◆ TASK STATEMENT ◆
Pictures excluded, please transcribe exactly the lines from the one with "[538.60-539.60s]" through the end of the records below, and nothing more.
MATERIAL PROVIDED below:
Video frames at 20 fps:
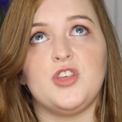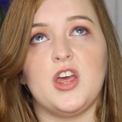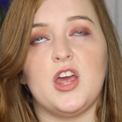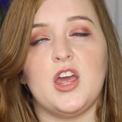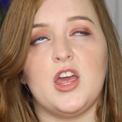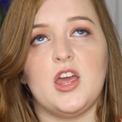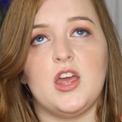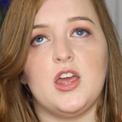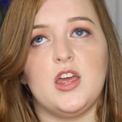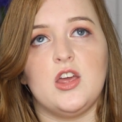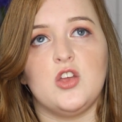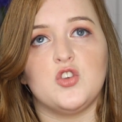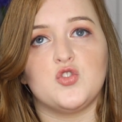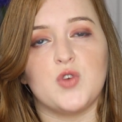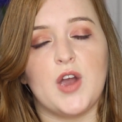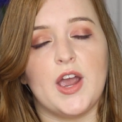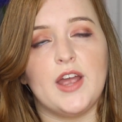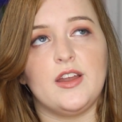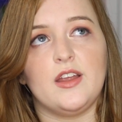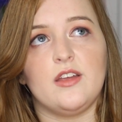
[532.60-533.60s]
the
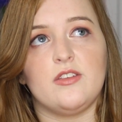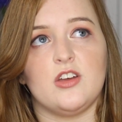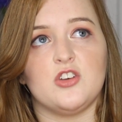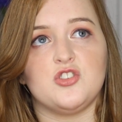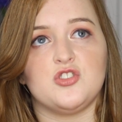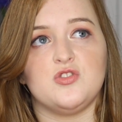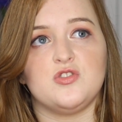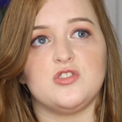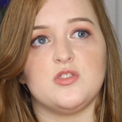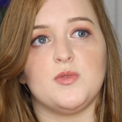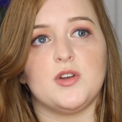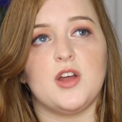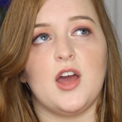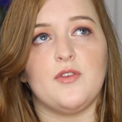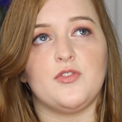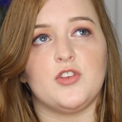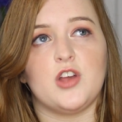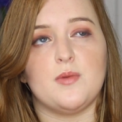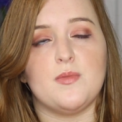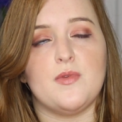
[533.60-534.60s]
training session, so when I
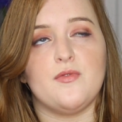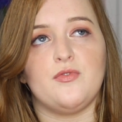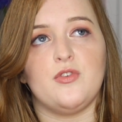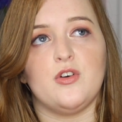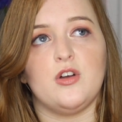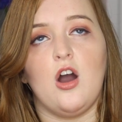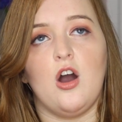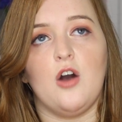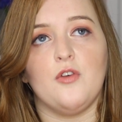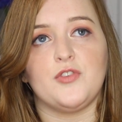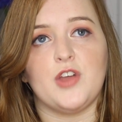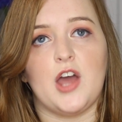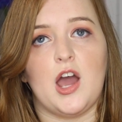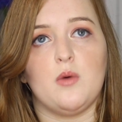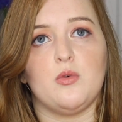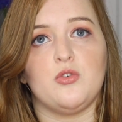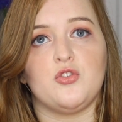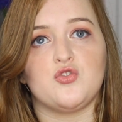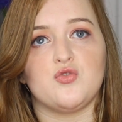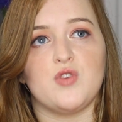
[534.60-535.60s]
have to come in for after
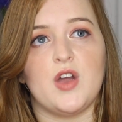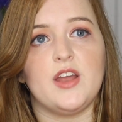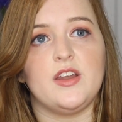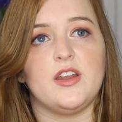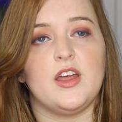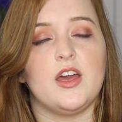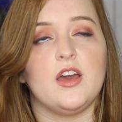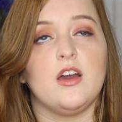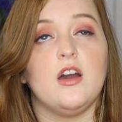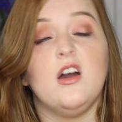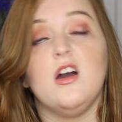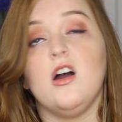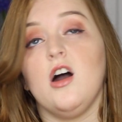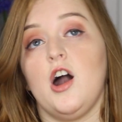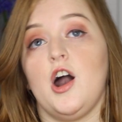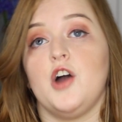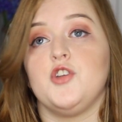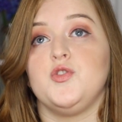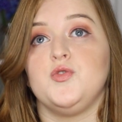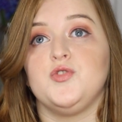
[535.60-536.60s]
hours training,
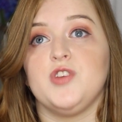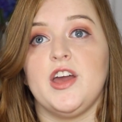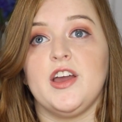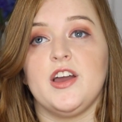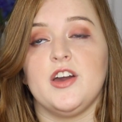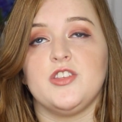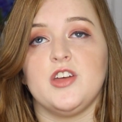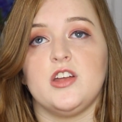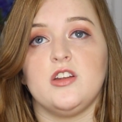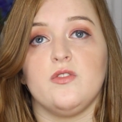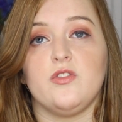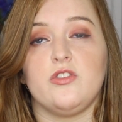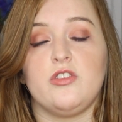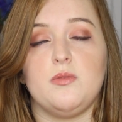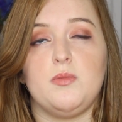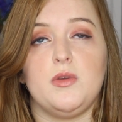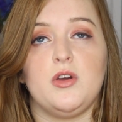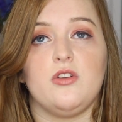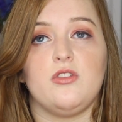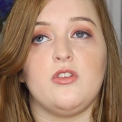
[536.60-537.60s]
I do take her then,
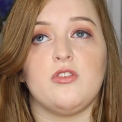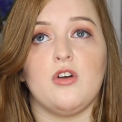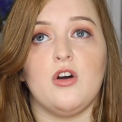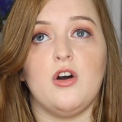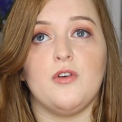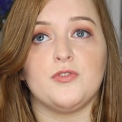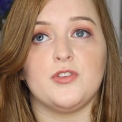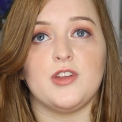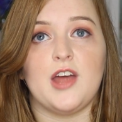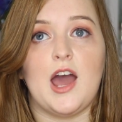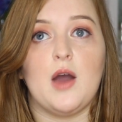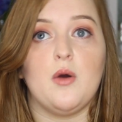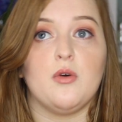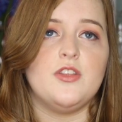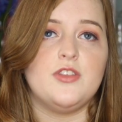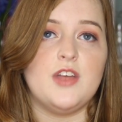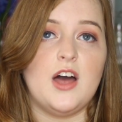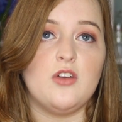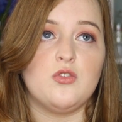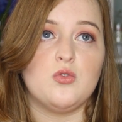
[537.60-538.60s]
obviously, because it's after
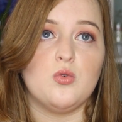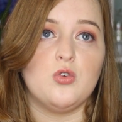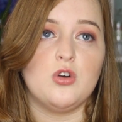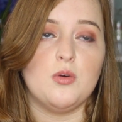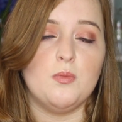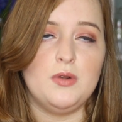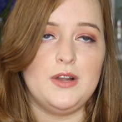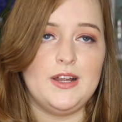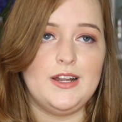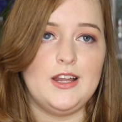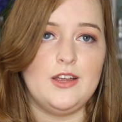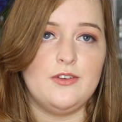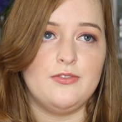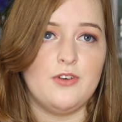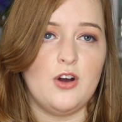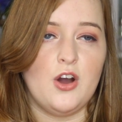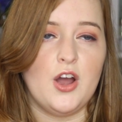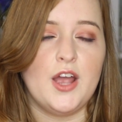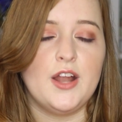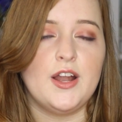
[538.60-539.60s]
hours. That's all completely
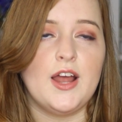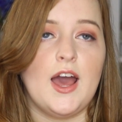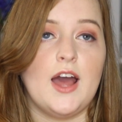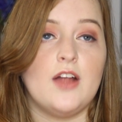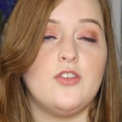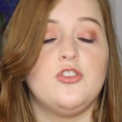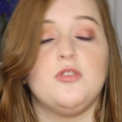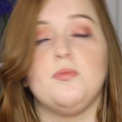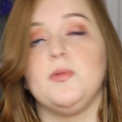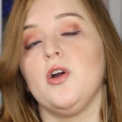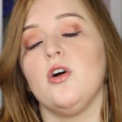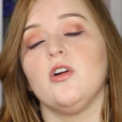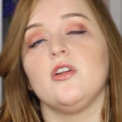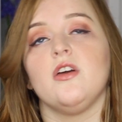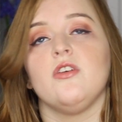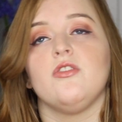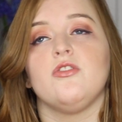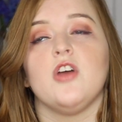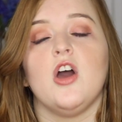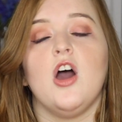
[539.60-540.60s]
fine, and to be
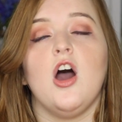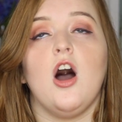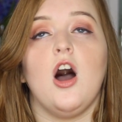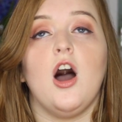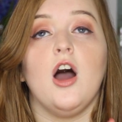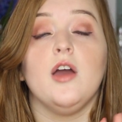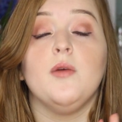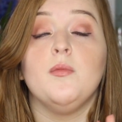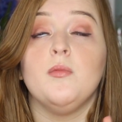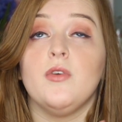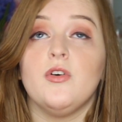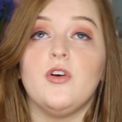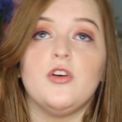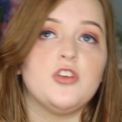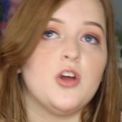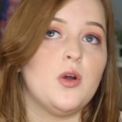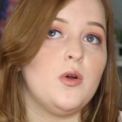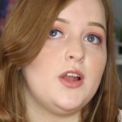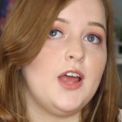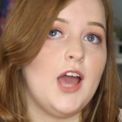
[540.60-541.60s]
honest, I'm
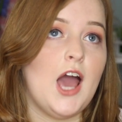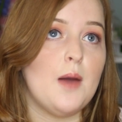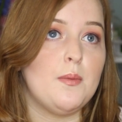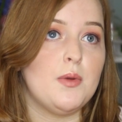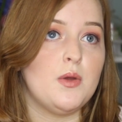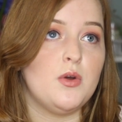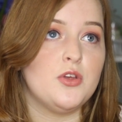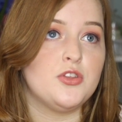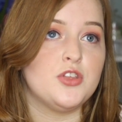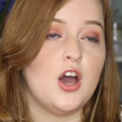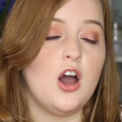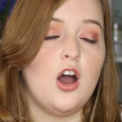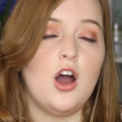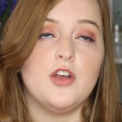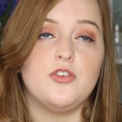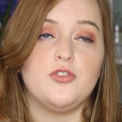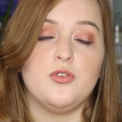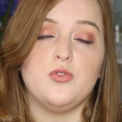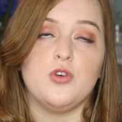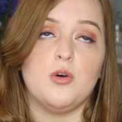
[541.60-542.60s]
totally happy with that. I do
End of MATERIAL PROVIDED.
◆ SOLUTION TO THIS TASK ◆
[538.60-539.60s]
hours. That's all completely
[539.60-540.60s]
fine, and to be
[540.60-541.60s]
honest, I'm
[541.60-542.60s]
totally happy with that. I do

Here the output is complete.